US President Donald Trump has said he is not concerned about the drills.

How common are the drills?

This is China's sixth major round of maneuvers since 2022 when a visit to Taiwan by then-US House Speaker Nancy Pelosi enraged Beijing.

Such activities were rare before that but China and Taiwan have come close to war over the years, notably in 1958.

China last held large-scale live-fire drills in April, surprise maneuvers that Taipei condemned.
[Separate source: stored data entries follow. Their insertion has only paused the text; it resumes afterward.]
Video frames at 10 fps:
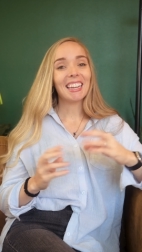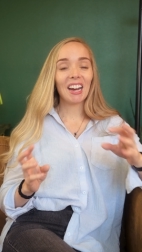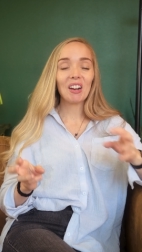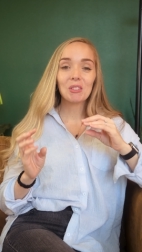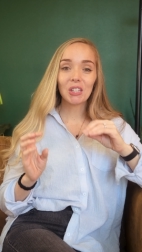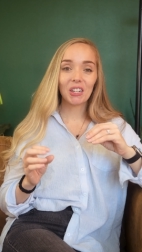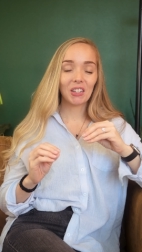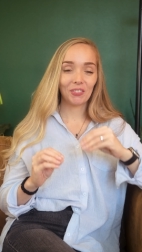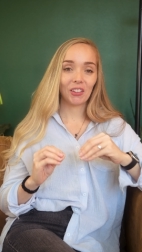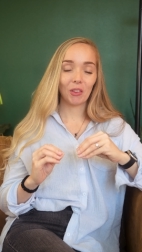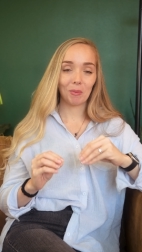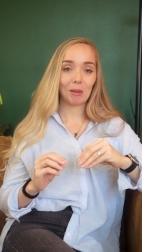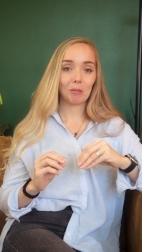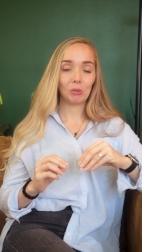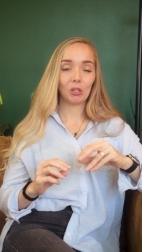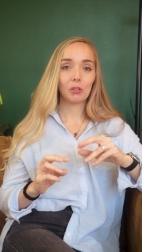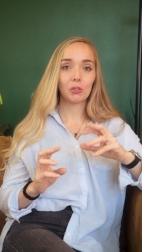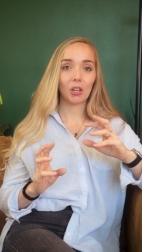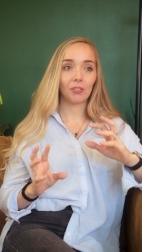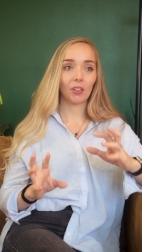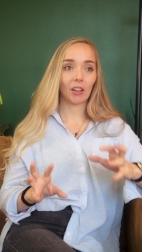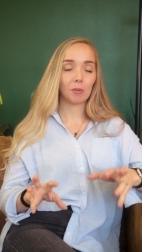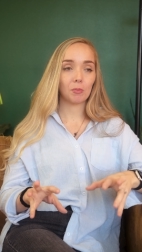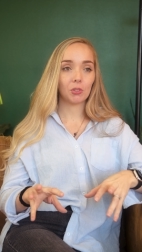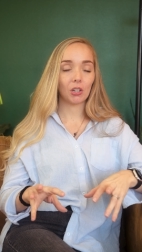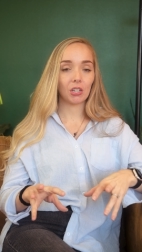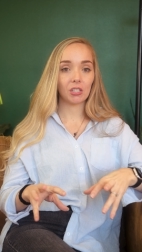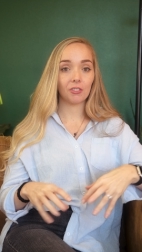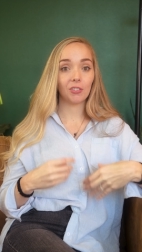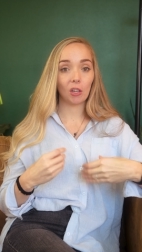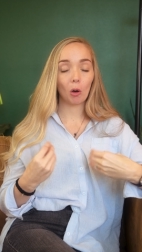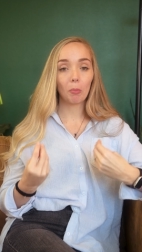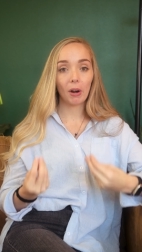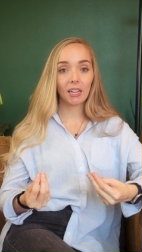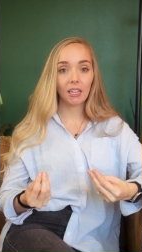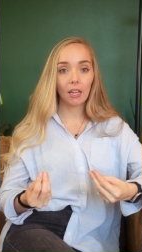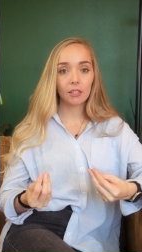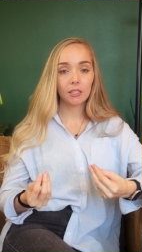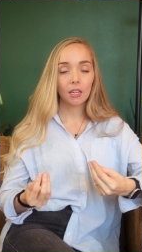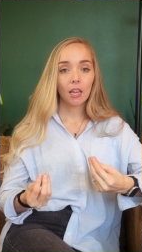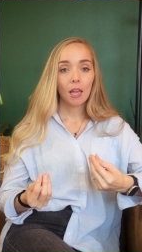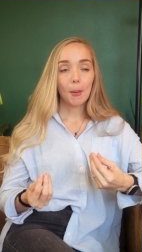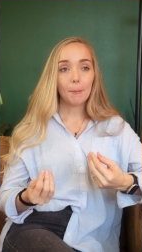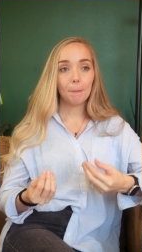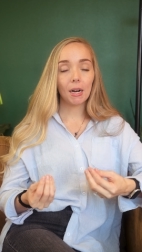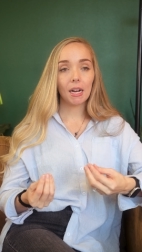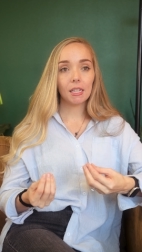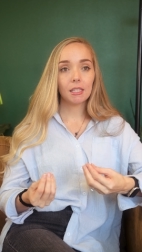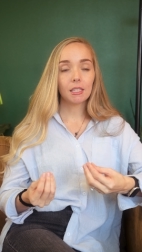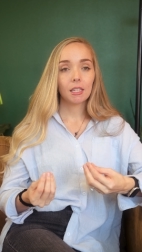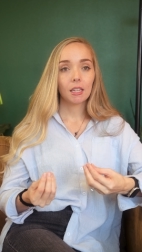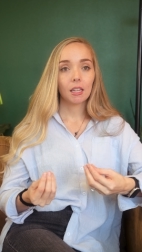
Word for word: now I'm starting to feel the baby move, so I feel like I'm starting to feel pregnant, but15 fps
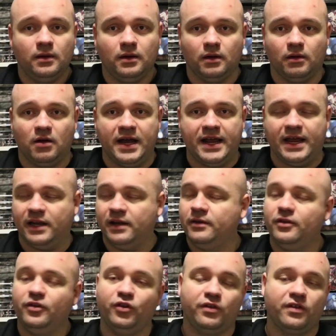All right,
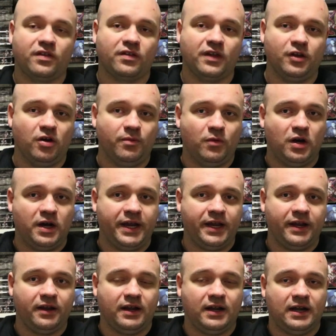and you can see on
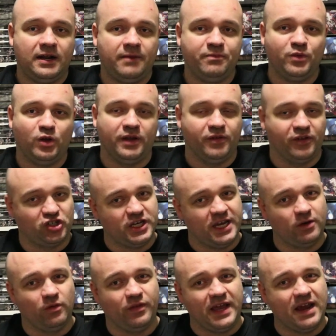my, um, in the
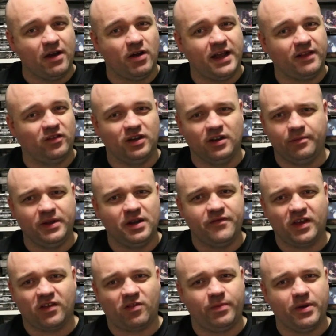channel there, I did a bit of
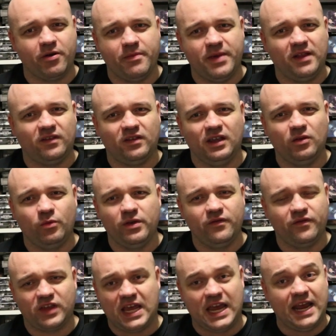experimenting
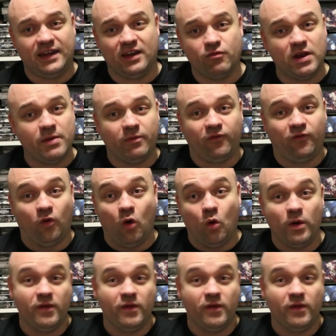with Candy Red before,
This time, Beijing is emphasizing "keeping foreign forces that might intervene at a distance from Taiwan", said Chieh Chung, a military expert at the island's Tamkang University.

What are analysts saying?

"China's main message is a warning to the United States and Japan not to attempt to intervene if the CCP (Chinese Communist Party) uses force against Taiwan," Chieh told AFP.

But the time frame signaled by Beijing "suggests a limited range of activities", said Ja Ian Chong, an associate professor at the National University of Singapore.

Falling support for China-friendly parties in Taiwan and Beijing's own army purges and slowing economy may also have motivated the drills, he said.

But the goal was still "to cow Taiwan and any others who might support them by demonstrating that Beijing's efforts to control Taiwan are unstoppable".